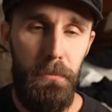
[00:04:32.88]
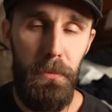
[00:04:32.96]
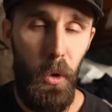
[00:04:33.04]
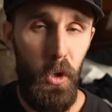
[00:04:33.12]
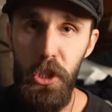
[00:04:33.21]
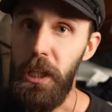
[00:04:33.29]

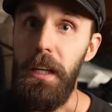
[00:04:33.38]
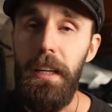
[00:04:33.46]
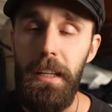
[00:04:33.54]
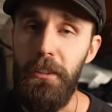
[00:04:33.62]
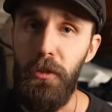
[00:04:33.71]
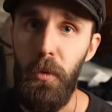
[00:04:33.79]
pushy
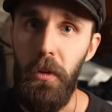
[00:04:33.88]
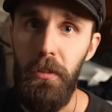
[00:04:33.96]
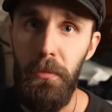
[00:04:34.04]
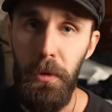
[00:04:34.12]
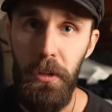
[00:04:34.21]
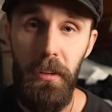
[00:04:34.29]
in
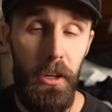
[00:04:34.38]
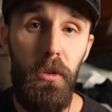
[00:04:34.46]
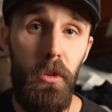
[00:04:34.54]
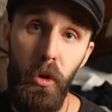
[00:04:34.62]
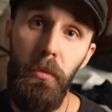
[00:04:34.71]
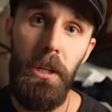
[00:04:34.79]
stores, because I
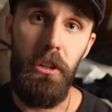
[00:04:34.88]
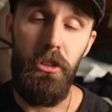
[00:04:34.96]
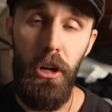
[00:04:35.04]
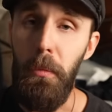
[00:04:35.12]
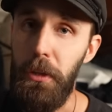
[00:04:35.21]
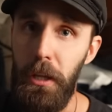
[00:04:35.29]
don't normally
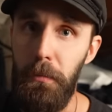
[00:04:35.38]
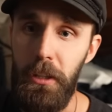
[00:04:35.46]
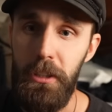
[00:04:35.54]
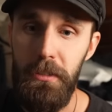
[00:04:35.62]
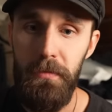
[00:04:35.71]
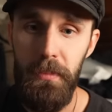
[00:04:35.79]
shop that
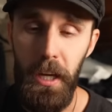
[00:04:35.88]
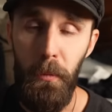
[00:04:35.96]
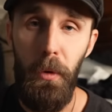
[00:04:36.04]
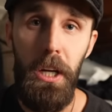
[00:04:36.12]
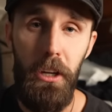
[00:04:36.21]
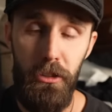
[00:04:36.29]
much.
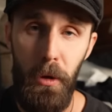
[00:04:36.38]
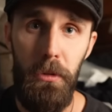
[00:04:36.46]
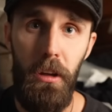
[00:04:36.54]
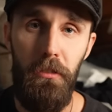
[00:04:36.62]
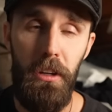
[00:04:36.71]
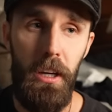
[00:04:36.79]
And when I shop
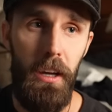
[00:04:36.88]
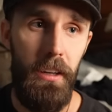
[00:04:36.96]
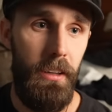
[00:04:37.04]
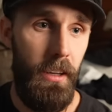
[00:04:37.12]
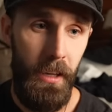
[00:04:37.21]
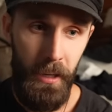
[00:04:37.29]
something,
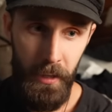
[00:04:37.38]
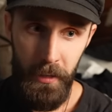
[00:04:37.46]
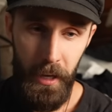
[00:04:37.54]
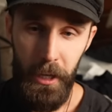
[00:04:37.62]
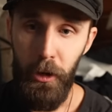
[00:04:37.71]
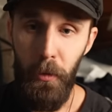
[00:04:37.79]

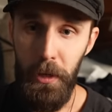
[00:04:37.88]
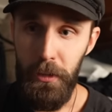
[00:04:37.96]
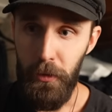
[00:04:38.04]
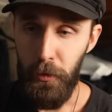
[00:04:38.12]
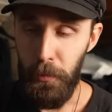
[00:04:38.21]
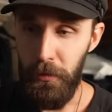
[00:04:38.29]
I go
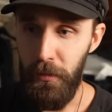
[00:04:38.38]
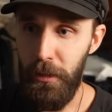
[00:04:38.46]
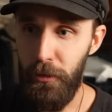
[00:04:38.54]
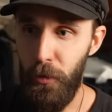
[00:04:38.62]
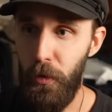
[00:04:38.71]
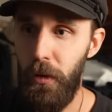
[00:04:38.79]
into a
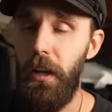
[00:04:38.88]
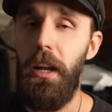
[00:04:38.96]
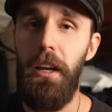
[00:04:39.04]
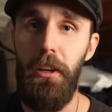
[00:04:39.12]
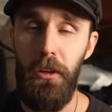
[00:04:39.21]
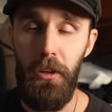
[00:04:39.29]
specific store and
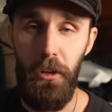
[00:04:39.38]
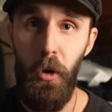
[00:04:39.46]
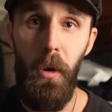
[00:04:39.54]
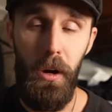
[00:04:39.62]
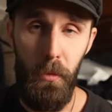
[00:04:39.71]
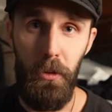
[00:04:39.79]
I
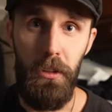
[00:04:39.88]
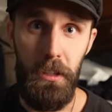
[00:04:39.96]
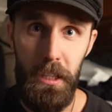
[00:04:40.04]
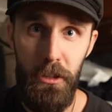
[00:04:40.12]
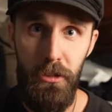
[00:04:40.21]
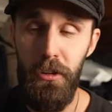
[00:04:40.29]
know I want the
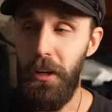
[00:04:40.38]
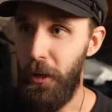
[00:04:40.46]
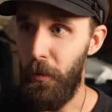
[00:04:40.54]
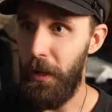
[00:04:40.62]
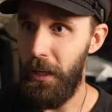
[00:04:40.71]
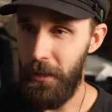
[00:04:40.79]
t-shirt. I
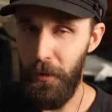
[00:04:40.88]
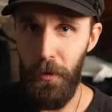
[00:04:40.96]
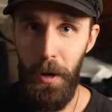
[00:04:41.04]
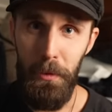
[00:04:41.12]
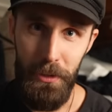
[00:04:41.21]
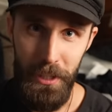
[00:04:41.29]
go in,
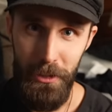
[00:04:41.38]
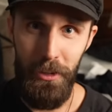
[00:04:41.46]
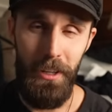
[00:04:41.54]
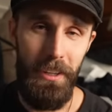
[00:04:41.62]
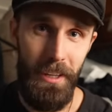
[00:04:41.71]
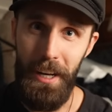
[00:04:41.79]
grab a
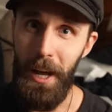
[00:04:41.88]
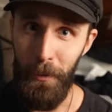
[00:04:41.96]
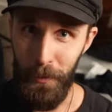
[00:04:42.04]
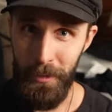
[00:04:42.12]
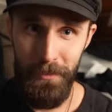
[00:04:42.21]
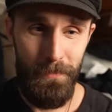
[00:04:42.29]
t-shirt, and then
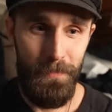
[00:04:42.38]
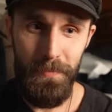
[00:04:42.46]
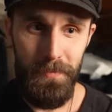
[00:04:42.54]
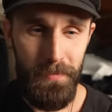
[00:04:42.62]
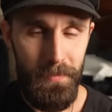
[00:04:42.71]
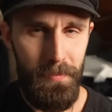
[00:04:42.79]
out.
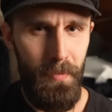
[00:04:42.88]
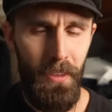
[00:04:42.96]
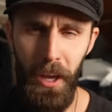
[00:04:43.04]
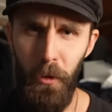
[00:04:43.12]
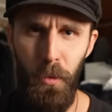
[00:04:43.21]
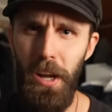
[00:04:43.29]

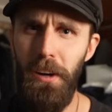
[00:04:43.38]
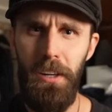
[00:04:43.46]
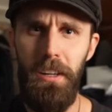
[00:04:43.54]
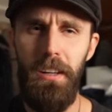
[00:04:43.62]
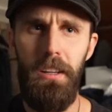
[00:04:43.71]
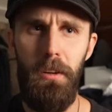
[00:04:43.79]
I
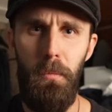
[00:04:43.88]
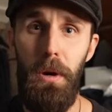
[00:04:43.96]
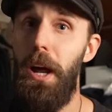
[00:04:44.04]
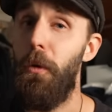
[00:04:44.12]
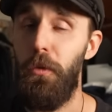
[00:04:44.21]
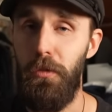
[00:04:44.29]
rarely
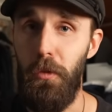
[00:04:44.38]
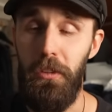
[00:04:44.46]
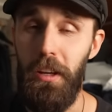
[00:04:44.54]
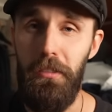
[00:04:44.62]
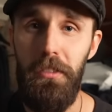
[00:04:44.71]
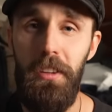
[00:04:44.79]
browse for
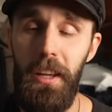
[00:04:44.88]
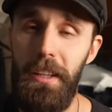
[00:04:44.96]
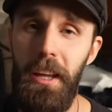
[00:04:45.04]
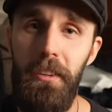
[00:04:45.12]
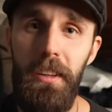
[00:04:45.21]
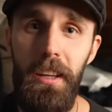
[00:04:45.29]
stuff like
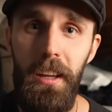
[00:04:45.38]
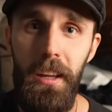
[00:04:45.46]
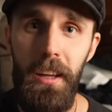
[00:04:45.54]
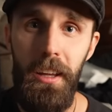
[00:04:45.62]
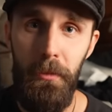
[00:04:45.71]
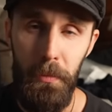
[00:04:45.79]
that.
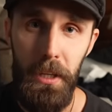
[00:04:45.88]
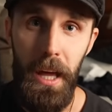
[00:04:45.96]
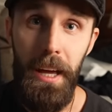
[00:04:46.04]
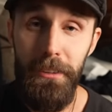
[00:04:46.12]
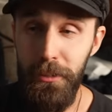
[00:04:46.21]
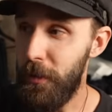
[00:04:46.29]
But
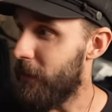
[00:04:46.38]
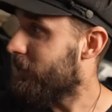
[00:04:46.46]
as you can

* * * *

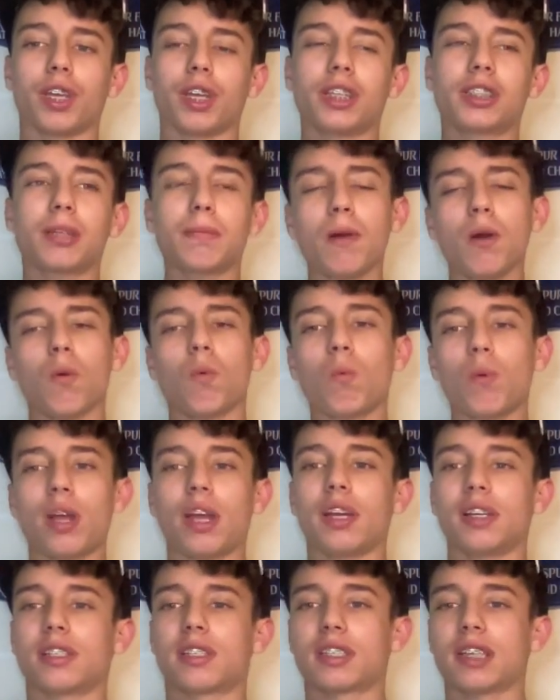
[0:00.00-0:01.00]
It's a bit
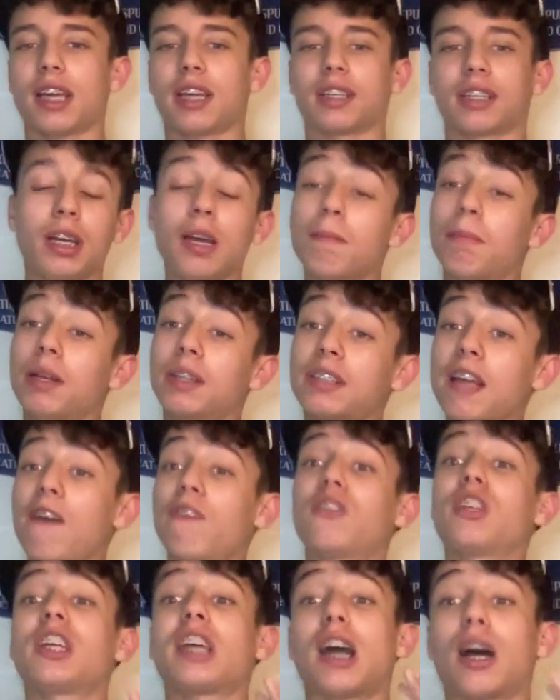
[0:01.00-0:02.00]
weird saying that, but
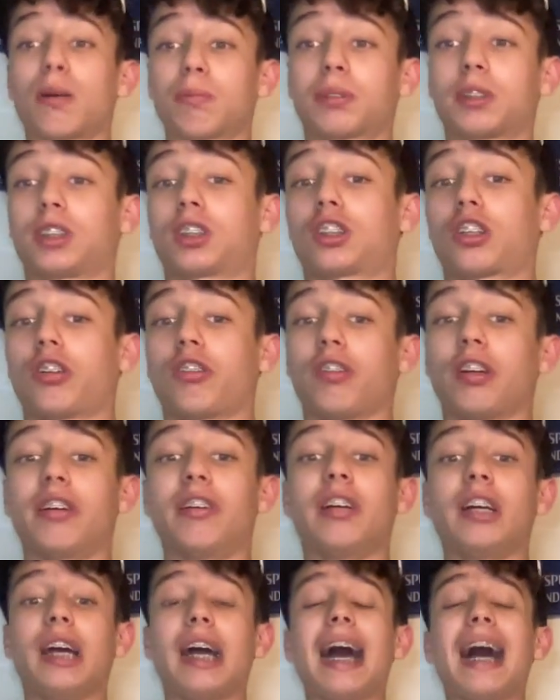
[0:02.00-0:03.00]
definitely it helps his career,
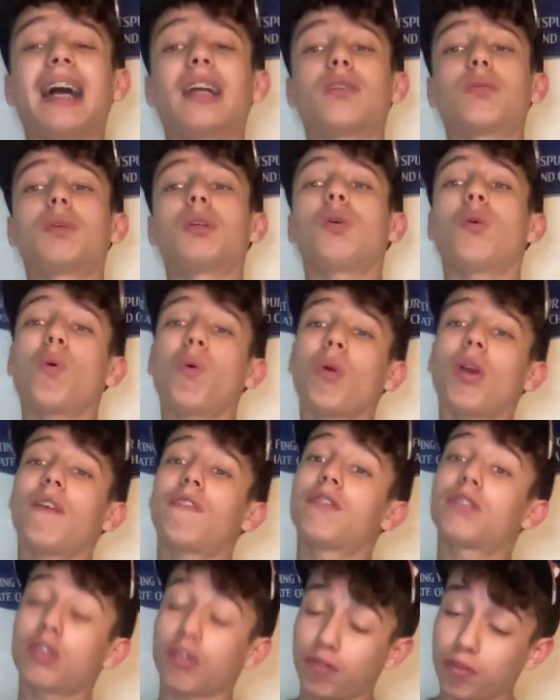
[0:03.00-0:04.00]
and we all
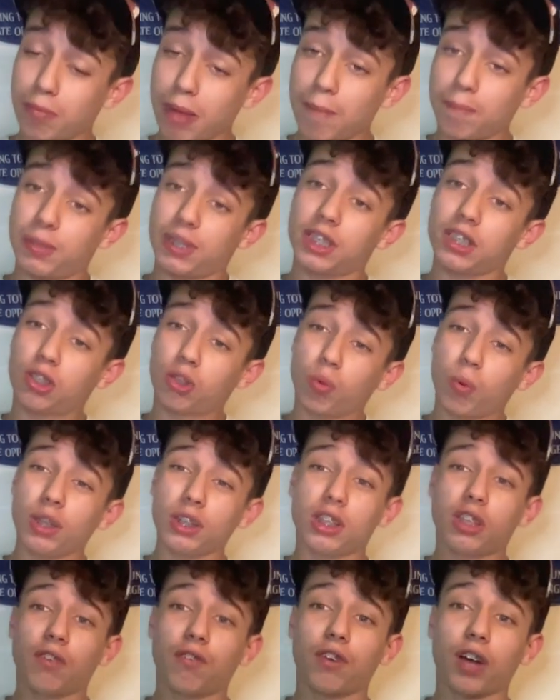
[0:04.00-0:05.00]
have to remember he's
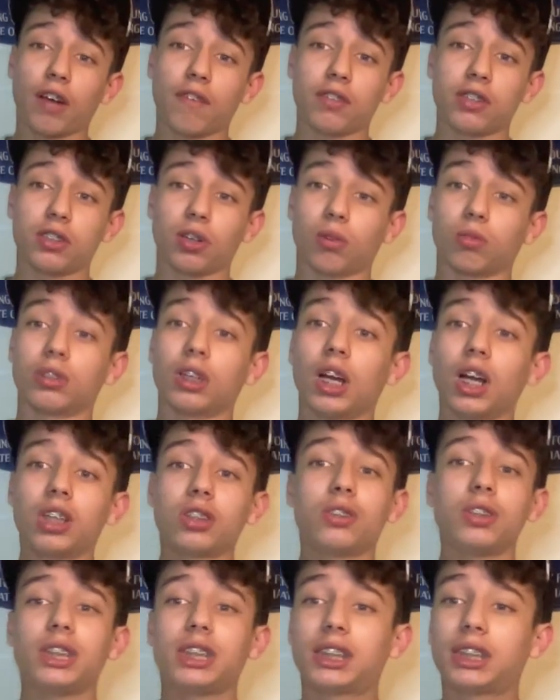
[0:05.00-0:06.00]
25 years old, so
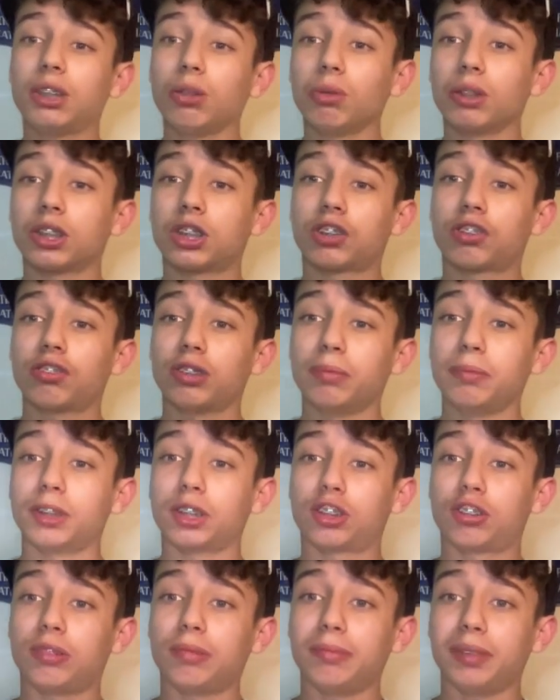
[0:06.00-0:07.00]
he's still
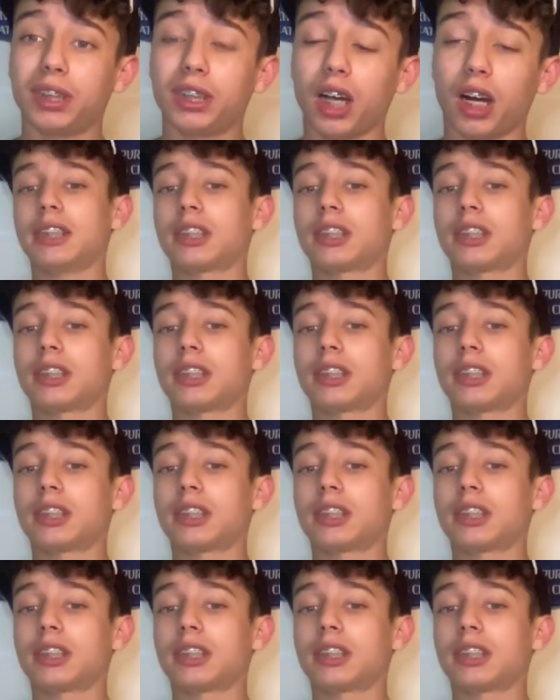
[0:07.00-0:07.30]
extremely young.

* * * *

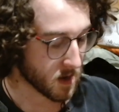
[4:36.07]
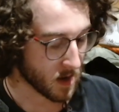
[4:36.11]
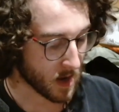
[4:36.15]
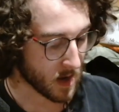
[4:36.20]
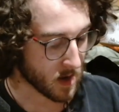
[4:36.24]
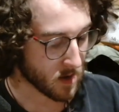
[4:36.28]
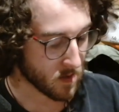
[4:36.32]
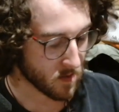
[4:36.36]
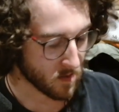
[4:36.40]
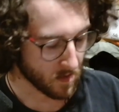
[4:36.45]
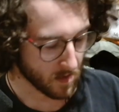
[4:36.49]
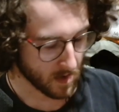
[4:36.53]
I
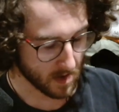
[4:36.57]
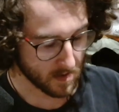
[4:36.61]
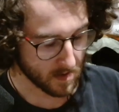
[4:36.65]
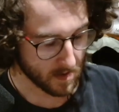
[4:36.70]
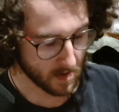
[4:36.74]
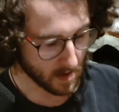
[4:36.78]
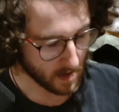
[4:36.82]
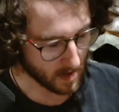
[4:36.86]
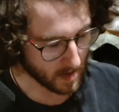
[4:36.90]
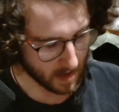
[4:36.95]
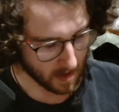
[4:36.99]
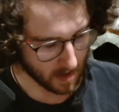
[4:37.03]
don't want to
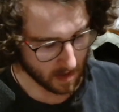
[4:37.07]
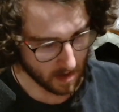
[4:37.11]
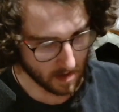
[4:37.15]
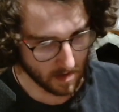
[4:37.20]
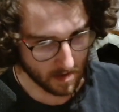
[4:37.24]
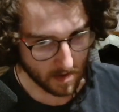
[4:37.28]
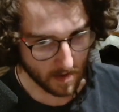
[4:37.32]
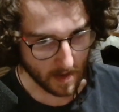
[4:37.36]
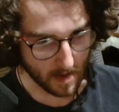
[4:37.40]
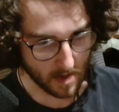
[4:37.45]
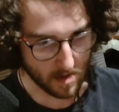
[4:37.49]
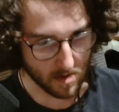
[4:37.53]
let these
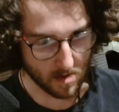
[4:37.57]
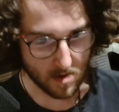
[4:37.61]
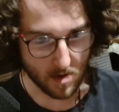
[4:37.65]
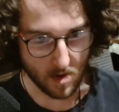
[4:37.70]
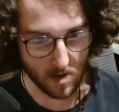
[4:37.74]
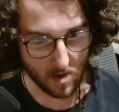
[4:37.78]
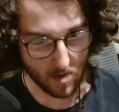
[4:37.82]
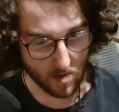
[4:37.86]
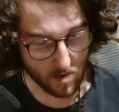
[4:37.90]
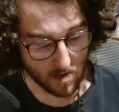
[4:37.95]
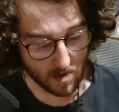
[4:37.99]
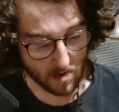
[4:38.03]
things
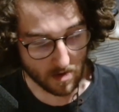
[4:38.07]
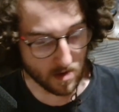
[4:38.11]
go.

* * * *

_Problem statement_
Above are some records. Reproduce the lines from the one with "[00:04:32.88]" down to the one with "[00:04:34.71]", keeping both, and leave every picture out.

_Exercise output_
[00:04:32.88]
[00:04:32.96]
[00:04:33.04]
[00:04:33.12]
[00:04:33.21]
[00:04:33.29]

[00:04:33.38]
[00:04:33.46]
[00:04:33.54]
[00:04:33.62]
[00:04:33.71]
[00:04:33.79]
pushy
[00:04:33.88]
[00:04:33.96]
[00:04:34.04]
[00:04:34.12]
[00:04:34.21]
[00:04:34.29]
in
[00:04:34.38]
[00:04:34.46]
[00:04:34.54]
[00:04:34.62]
[00:04:34.71]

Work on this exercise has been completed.